Guide to using the DFC to convert a modified YoloV11 on Google Colab

For everyone’s consideration, I find this morning an update available hailo_dataflow_compiler-3.30.0-py3-none-linux_x86_64.whl.

1 Like

I created three separate Colab notebooks for converting to .hef. I used the YOLOv8n version from the Ultralytics library. I have commented on the necessary steps in each notebook.
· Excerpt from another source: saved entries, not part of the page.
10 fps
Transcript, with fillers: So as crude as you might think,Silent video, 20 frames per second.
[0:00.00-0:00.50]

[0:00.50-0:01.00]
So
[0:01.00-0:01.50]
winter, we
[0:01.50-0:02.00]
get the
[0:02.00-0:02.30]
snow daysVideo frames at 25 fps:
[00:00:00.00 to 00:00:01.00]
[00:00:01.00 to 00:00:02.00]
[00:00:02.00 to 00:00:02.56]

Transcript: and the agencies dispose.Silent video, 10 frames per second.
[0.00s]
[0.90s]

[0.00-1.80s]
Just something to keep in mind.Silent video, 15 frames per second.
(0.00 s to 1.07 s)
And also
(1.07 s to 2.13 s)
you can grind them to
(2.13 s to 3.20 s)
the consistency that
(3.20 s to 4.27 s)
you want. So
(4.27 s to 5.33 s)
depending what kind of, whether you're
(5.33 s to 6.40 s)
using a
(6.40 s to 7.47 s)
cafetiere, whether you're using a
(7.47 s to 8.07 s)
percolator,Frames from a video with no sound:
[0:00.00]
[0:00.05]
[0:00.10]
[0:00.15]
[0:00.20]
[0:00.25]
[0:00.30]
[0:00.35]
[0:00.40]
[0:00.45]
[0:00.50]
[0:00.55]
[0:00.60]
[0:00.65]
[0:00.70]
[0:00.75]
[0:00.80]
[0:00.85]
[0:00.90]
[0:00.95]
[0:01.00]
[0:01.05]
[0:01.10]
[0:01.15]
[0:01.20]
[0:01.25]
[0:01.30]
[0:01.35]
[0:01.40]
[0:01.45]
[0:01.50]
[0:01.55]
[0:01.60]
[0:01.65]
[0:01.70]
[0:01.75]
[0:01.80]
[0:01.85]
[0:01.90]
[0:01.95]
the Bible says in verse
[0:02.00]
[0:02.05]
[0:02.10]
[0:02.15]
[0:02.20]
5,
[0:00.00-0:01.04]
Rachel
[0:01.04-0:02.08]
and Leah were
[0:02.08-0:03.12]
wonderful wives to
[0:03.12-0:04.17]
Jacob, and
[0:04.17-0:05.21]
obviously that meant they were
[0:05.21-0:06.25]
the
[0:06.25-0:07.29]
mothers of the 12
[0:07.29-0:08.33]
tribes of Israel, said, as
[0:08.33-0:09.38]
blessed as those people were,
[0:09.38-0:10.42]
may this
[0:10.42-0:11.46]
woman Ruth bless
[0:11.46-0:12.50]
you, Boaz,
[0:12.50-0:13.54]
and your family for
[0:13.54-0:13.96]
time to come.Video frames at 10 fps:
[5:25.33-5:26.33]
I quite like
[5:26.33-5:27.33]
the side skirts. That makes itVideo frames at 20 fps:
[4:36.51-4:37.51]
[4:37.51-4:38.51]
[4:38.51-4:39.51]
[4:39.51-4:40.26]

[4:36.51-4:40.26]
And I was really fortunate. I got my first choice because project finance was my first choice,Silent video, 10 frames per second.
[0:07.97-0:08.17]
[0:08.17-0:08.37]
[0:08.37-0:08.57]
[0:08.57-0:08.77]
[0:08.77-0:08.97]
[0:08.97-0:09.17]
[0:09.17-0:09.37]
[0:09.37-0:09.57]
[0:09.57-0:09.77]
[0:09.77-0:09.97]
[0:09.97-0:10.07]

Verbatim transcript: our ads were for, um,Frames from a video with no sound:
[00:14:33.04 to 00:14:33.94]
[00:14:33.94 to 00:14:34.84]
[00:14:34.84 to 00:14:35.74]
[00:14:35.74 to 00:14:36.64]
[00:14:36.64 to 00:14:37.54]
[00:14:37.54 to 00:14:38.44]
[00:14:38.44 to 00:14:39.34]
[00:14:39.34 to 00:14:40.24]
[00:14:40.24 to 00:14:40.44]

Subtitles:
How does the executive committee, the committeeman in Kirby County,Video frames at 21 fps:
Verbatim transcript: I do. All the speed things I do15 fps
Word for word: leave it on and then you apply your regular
1 .Create a model:Colab Notebook
2. Create a calibration dataset: [Google Colab](https://Colab Notebook)
3. Convert the model: Colab notebook

The notebooks were created thanks to the inspiration from the awesome community’s work. Cheers to everyone!

5 Likes

In the case that anyone’s receiving the error:

ERROR: Could not find a version that satisfies the requirement onnxruntime==1.12.1 (from versions: 1.15.0, 1.15.1, 1.16.0)
ERROR: No matching distribution found for onnxruntime==1.12.1

from making installing the WHL, Colab seems to be installing python release 3.11.11, which our .whl file doesn’t work on. Make sure to use python3.10:

!sudo apt update
!sudo apt install python3.10
!sudo apt install python3.10-venv
!python3.10 -m venv my_env
4 Likes

Fixed the Optimization Issue

For this I referred to this article.

To do this in colab, this is what I did:

Step 1:

!wget https://developer.download.nvidia.com/compute/cuda/11.8.0/local_installers/cuda-repo-ubuntu2204-11-8-local_11.8.0-520.61.05-1_amd64.deb

Step 2:

!sudo dpkg -i cuda-repo-ubuntu2204-11-8-local_11.8.0-520.61.05-1_amd64.deb

Step 3:

!sudo cp /var/cuda-repo-ubuntu2204-11-8-local/cuda-D95DBBE2-keyring.gpg /usr/share/keyrings/

Step 4:

!sudo apt-get update

Step 5:

!sudo apt-get install -y cuda-11-8

For this step you have to fill provide the language, I’m using English as my default so I entered “32”, then “1” for the dialect of english. There should be a little text box next to the terminal prompt, so click the area next to it and you should be able to type.


Step 6:

!echo 'export PATH=/usr/local/cuda-11.8/bin:$PATH' >> ~/.bashrc
!echo 'export LD_LIBRARY_PATH=/usr/local/cuda-11.8/lib64:$LD_LIBRARY_PATH' >> ~/.bashrc
!source ~/.bashrc

Step 7:

!ls /usr/local | grep cuda

This step is just a sanity check to see if Cuda 11.8 was installed.

Step 8:

!sudo ln -sf /usr/local/cuda-11.8 /usr/local/cuda

Step 9:

!ls -l /usr/local/cuda
!sudo update-alternatives --display cuda
!sudo update-alternatives --config cuda

This should be the expected output, for the last couple steps.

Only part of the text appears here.